━━━━━ Data to use

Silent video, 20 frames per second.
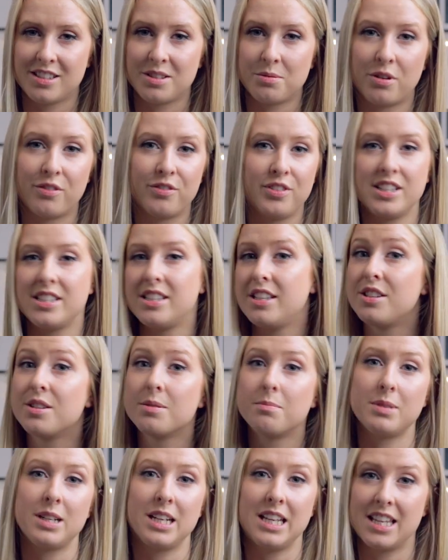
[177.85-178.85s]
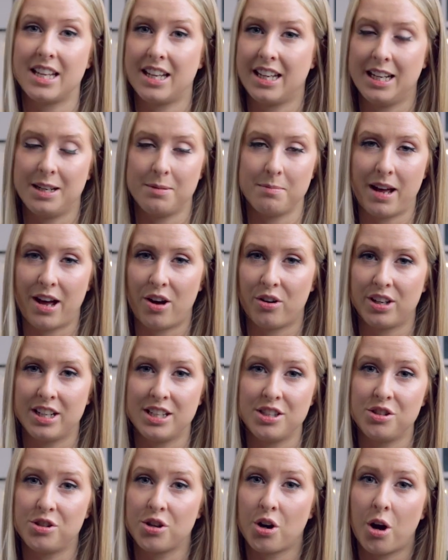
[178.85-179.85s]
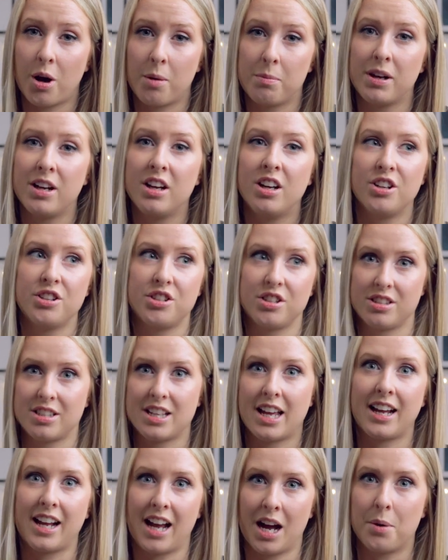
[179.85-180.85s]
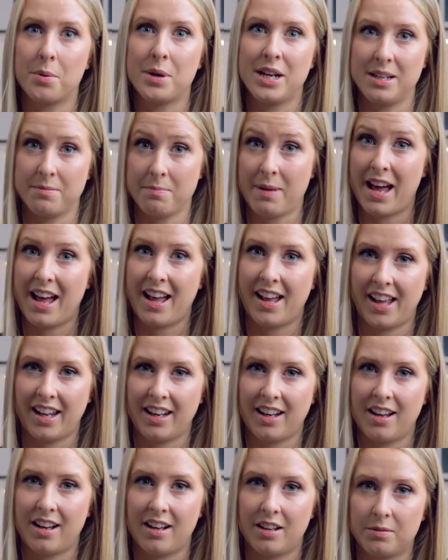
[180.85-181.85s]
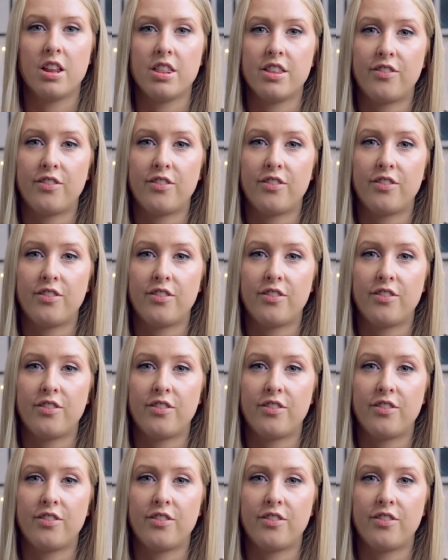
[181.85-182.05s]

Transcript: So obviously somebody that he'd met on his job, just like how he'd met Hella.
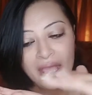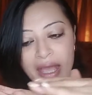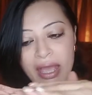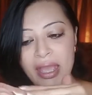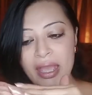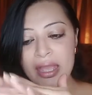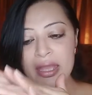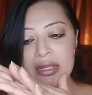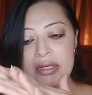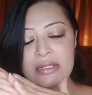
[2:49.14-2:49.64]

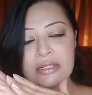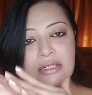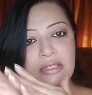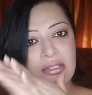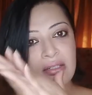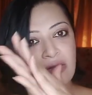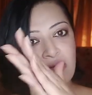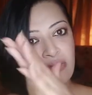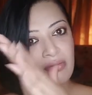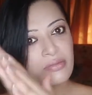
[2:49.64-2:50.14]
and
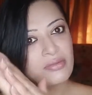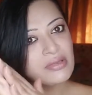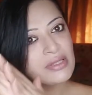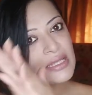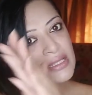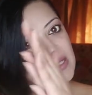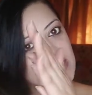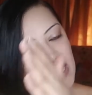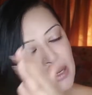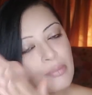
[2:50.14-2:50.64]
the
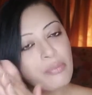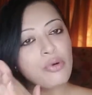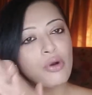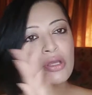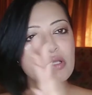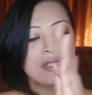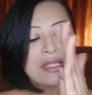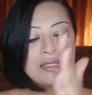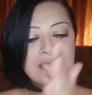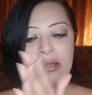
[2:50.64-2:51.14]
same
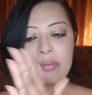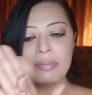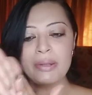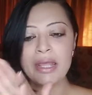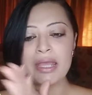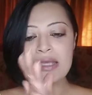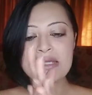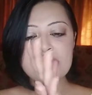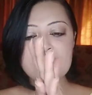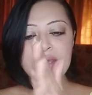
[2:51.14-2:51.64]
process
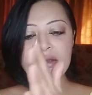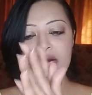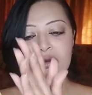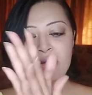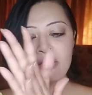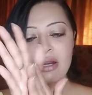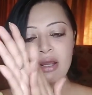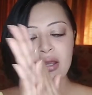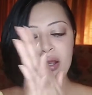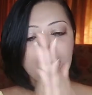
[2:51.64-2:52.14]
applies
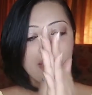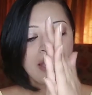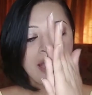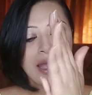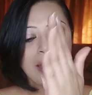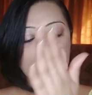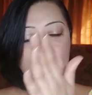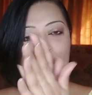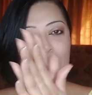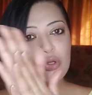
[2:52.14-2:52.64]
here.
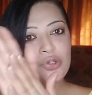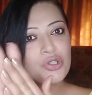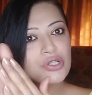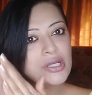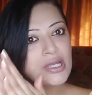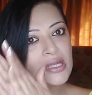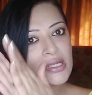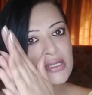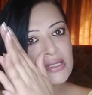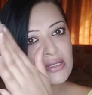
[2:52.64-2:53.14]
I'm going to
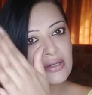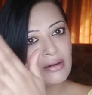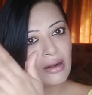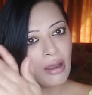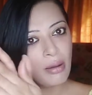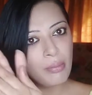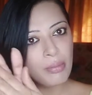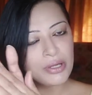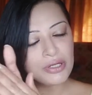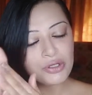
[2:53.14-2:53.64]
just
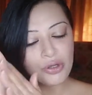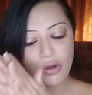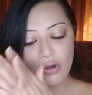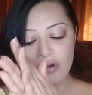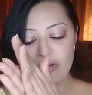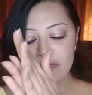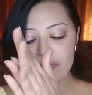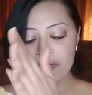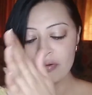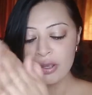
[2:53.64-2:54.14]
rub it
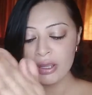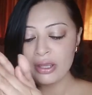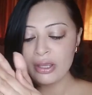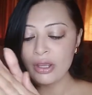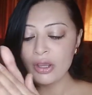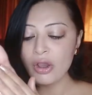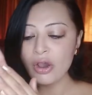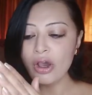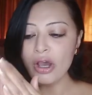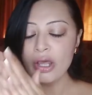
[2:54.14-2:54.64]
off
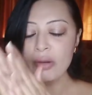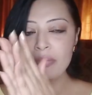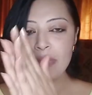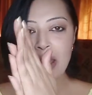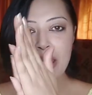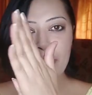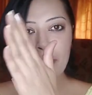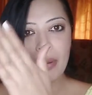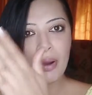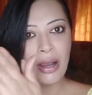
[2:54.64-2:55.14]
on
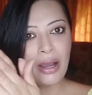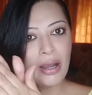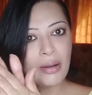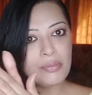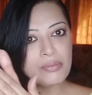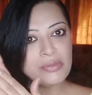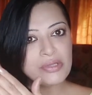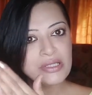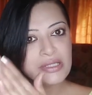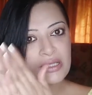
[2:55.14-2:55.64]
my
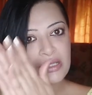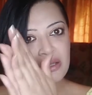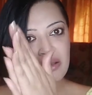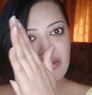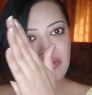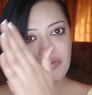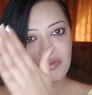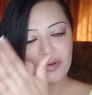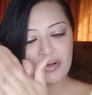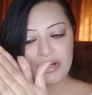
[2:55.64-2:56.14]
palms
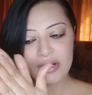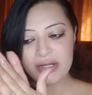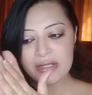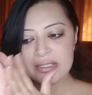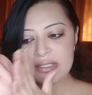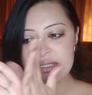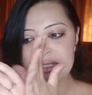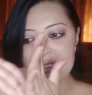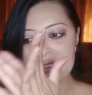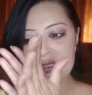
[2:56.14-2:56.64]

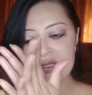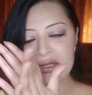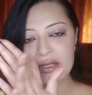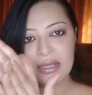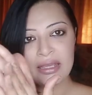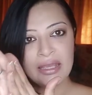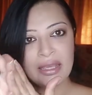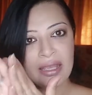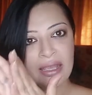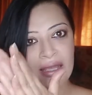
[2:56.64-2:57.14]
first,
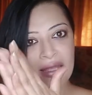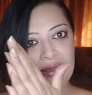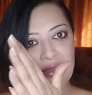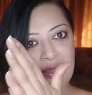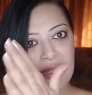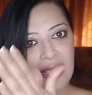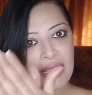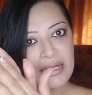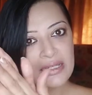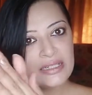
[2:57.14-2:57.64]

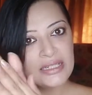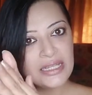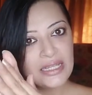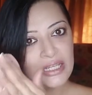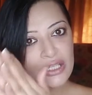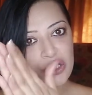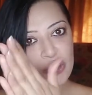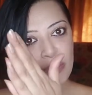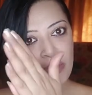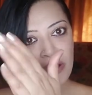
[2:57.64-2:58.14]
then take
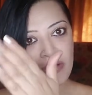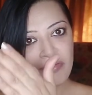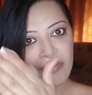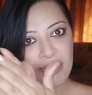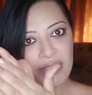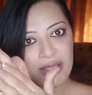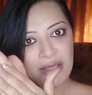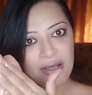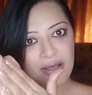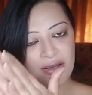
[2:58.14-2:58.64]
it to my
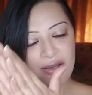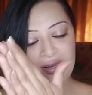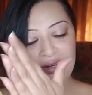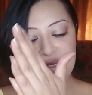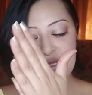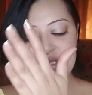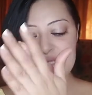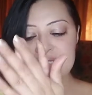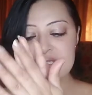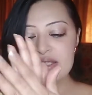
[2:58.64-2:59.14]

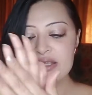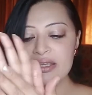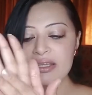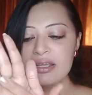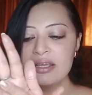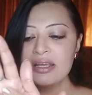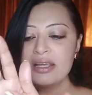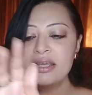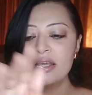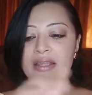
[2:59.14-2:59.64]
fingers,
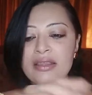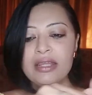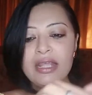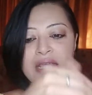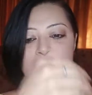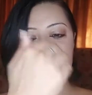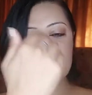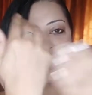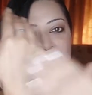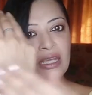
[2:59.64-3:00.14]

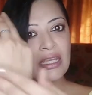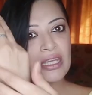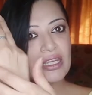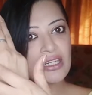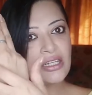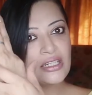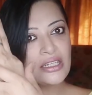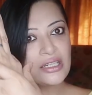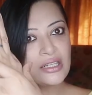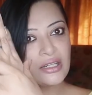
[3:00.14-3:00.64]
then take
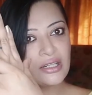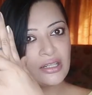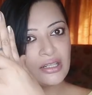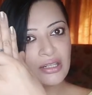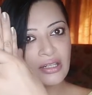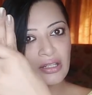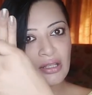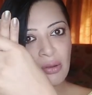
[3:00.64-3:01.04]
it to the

━━━━━━━━━━
━━━━━ Data to use

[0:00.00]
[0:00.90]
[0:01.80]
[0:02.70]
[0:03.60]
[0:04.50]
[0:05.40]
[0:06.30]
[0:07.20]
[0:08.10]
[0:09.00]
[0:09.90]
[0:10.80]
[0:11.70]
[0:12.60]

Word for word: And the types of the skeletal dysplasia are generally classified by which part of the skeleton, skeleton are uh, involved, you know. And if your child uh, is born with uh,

━━━━━━━━━━

Activity ->
Output exactly the lines above, from the line with "[2:50.14-2:50.64]" to the line with "[2:59.64-3:00.14]", both included; skip the pictures.

Exercise result ->
[2:50.14-2:50.64]
the
[2:50.64-2:51.14]
same
[2:51.14-2:51.64]
process
[2:51.64-2:52.14]
applies
[2:52.14-2:52.64]
here.
[2:52.64-2:53.14]
I'm going to
[2:53.14-2:53.64]
just
[2:53.64-2:54.14]
rub it
[2:54.14-2:54.64]
off
[2:54.64-2:55.14]
on
[2:55.14-2:55.64]
my
[2:55.64-2:56.14]
palms
[2:56.14-2:56.64]

[2:56.64-2:57.14]
first,
[2:57.14-2:57.64]

[2:57.64-2:58.14]
then take
[2:58.14-2:58.64]
it to my
[2:58.64-2:59.14]

[2:59.14-2:59.64]
fingers,
[2:59.64-3:00.14]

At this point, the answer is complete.